Tanja Zabka '96, Veterinary pathologist
Ecology & Evolutionary Biology
My career path
After my career at Princeton, I completed a doctor of veterinary medicine at the University of Georgia in 2001 and then a small animal medicine and surgery internship at the Veterinary Specialty Hospital in San Diego, California, in 2002. Currently, I am starting the final year of my residency program in veterinary anatomic pathology. I was accepted as the zoo/wildlife anatomic pathology resident at the University of California at Davis, which entails spending the first two years at UC-Davis, and the final year at the San Diego Zoo.
After my pathology residency, I either will work as a diagnostic pathologist for marine fauna, incorporating research projects, or will begin a Ph.D. that incorporates the disciplines of anatomic pathology and epidemiology in the study of marine mammal species.
A multidisciplinary approach
I always had a strong interest in aquatic organisms; studying EEB at Princeton let me amply indulge that interest by completing a term abroad studying marine zoology at James Cook University in Australia and conducting research on fish behavior for my senior thesis. Later, in veterinary school, I pursued research on seals at the Taronga Zoo in Australia and on dolphins at the Navy Marine Mammal Program in California.

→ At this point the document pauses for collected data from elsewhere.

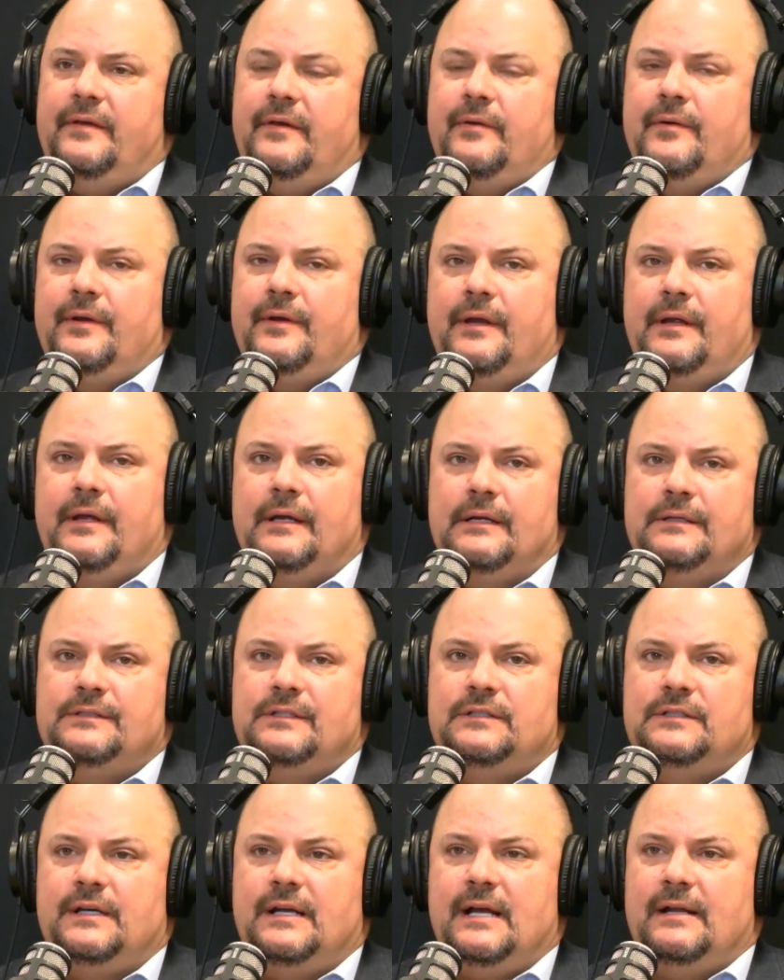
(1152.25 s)
too, and
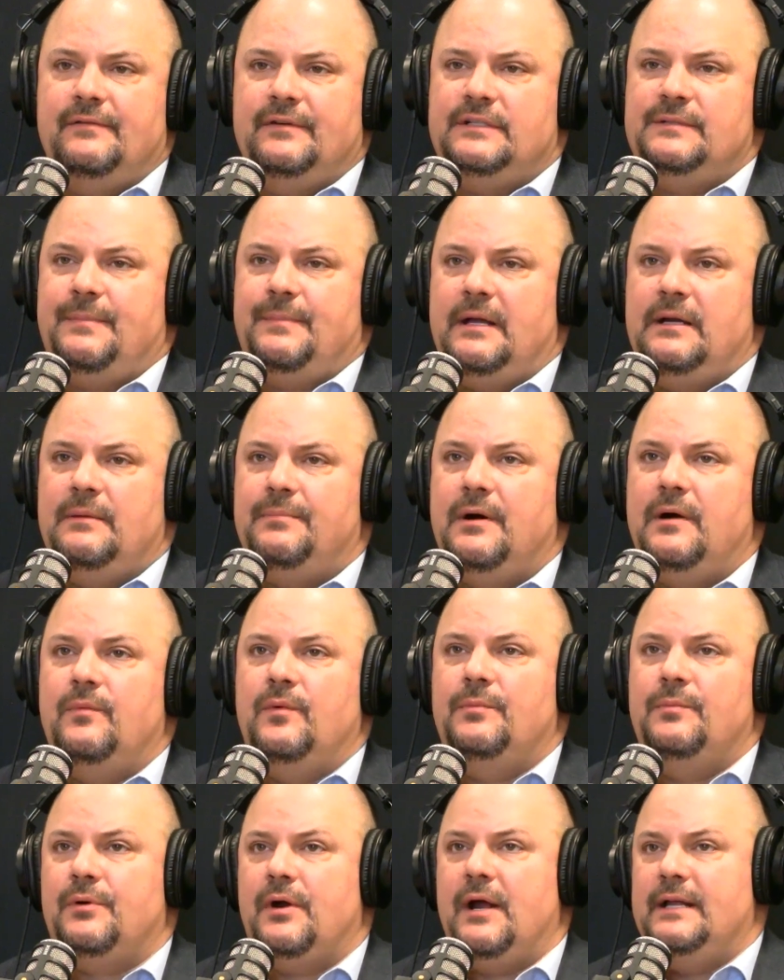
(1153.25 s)
just to kind of expand upon
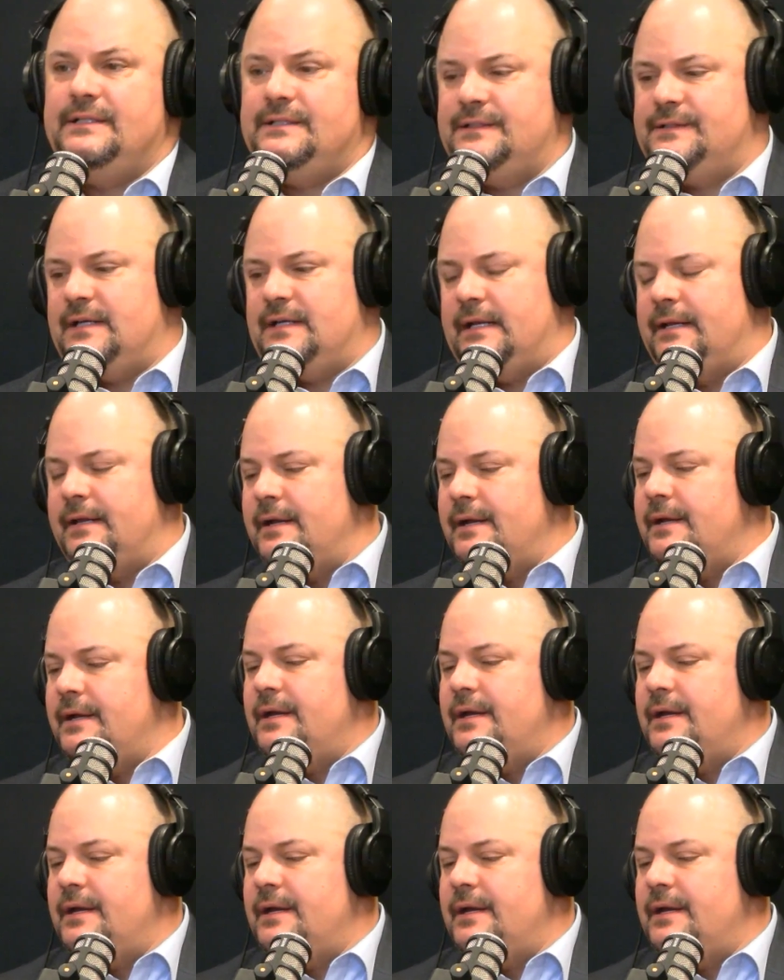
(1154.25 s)
what Bryan just said,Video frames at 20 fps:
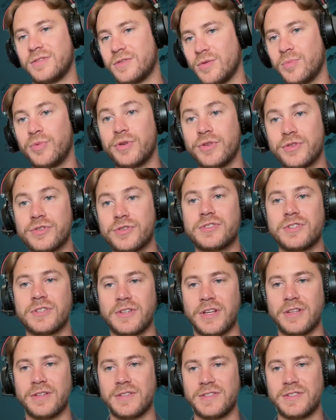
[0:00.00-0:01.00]
super
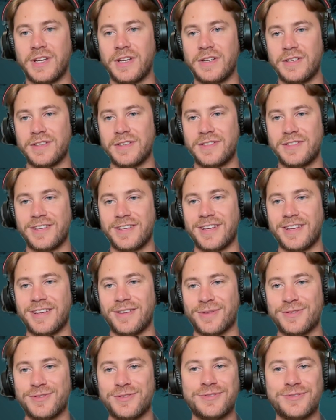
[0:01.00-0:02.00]
interesting that you say this,
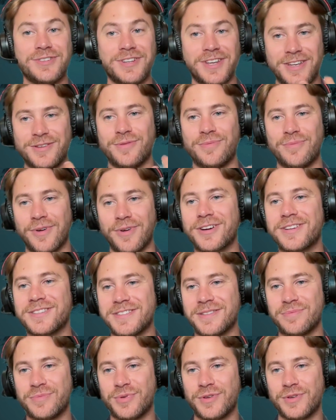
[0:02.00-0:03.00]
and also to get your
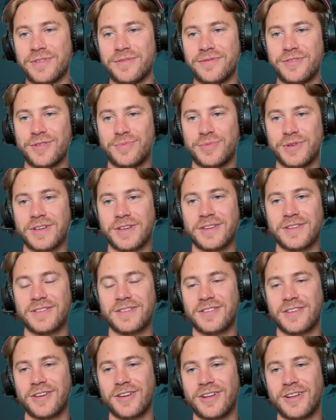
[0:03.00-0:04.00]
marketing point of view,
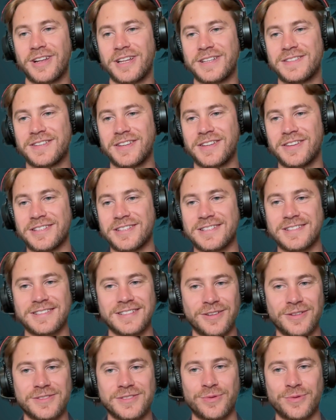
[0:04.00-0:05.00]
because let's say that
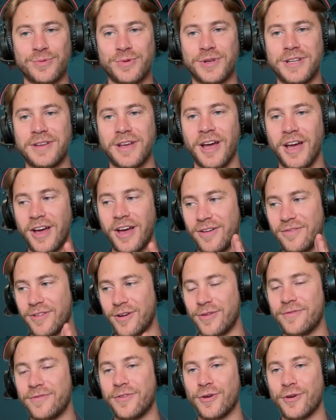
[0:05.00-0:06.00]
sales are really
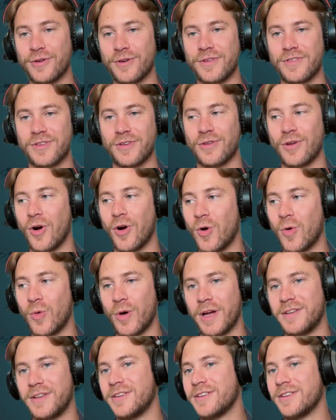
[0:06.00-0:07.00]
very focused on,
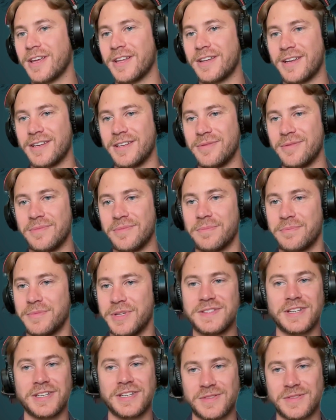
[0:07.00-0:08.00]
I didn't get any
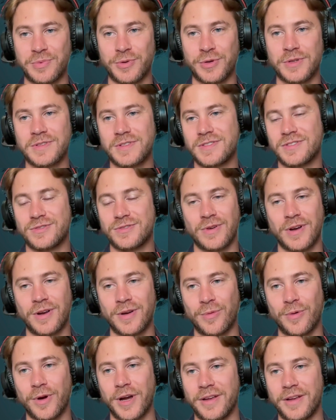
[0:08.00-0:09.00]
meetings booked straight
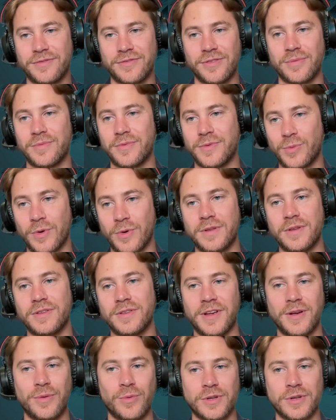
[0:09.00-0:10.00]
away from
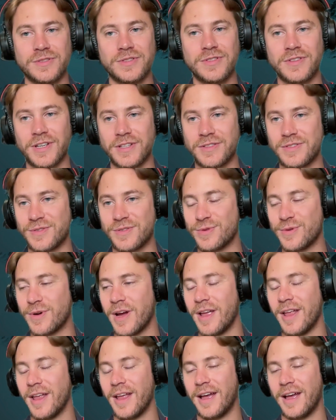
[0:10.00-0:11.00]
day one to day two.
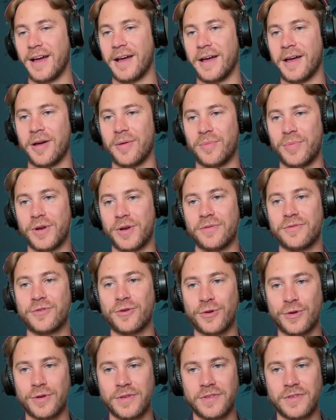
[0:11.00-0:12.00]
But of
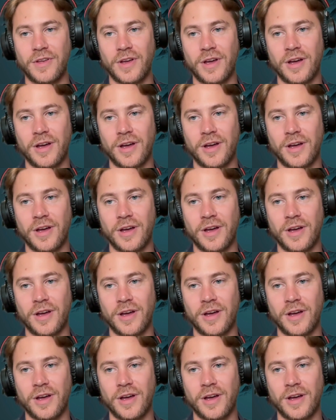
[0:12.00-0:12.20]
course,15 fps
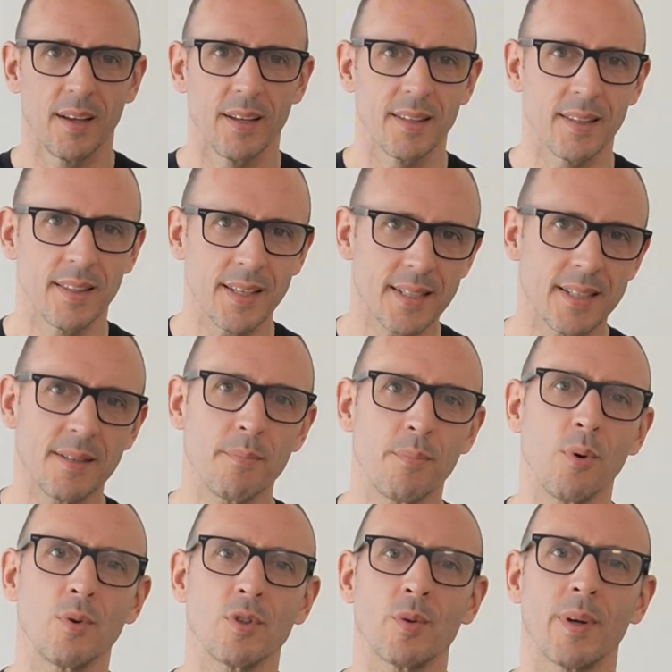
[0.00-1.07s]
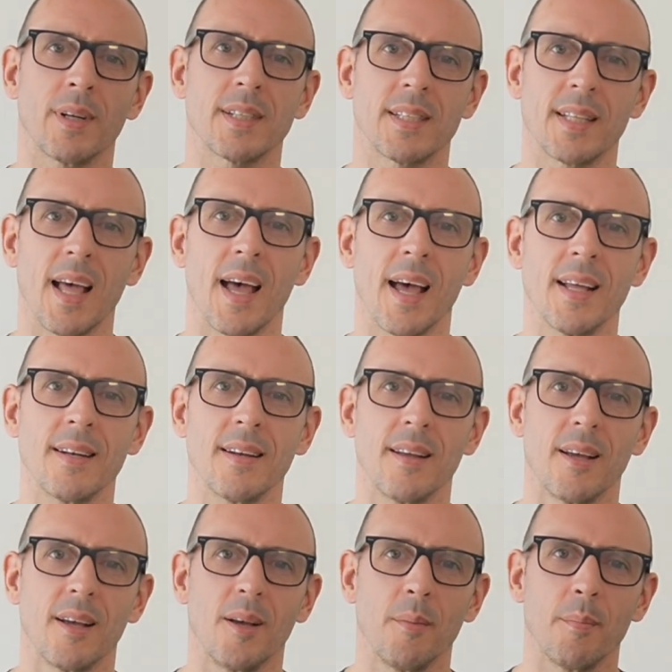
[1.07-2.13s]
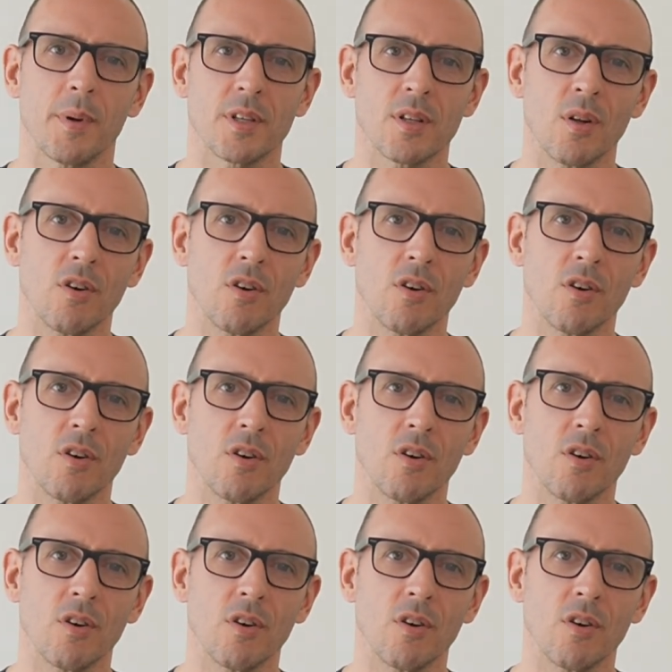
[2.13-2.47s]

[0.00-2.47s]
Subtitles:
This is important to understand because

With this background, and my current studies of anatomic pathology, my goal is to collaborate in multidisciplinary research on disease processes that particularly affect marine organisms at the human-wildlife interface, and thus contribute sound information on which to base environmental, socioeconomic, and public health policies. In this regard, it is increasingly recognized that collaborative work between veterinary and human doctors and biological scientists is critical.
A solid base
My studies in EEB provided me with a strong foundation in comparative biology, ecology, and physiology, as well as experimental research. This foundation has proved invaluable in veterinary pathology, especially of nondomestic species, which are less understood and require a more thorough understanding of comparative anatomy, pathophysiology, and ecology. Since Princeton I have expanded on my research experience, initiating and collaborating in several investigations, some of which are based on cutting-edge molecular techniques, and some of which examine emerging diseases, which often are first recognized by veterinary pathologists. As this technology and our environment change rapidly, I believe that obtaining a strong background in basic and applied science is extremely important.
Generally, I think as long as you complete (in good standing, of course) the prerequisite courses required for the professional school or discipline of your choice, then your major course of study is not critical to the application process for postgraduate training. Instead, it is more important to increase your ability to contribute to your desired future discipline.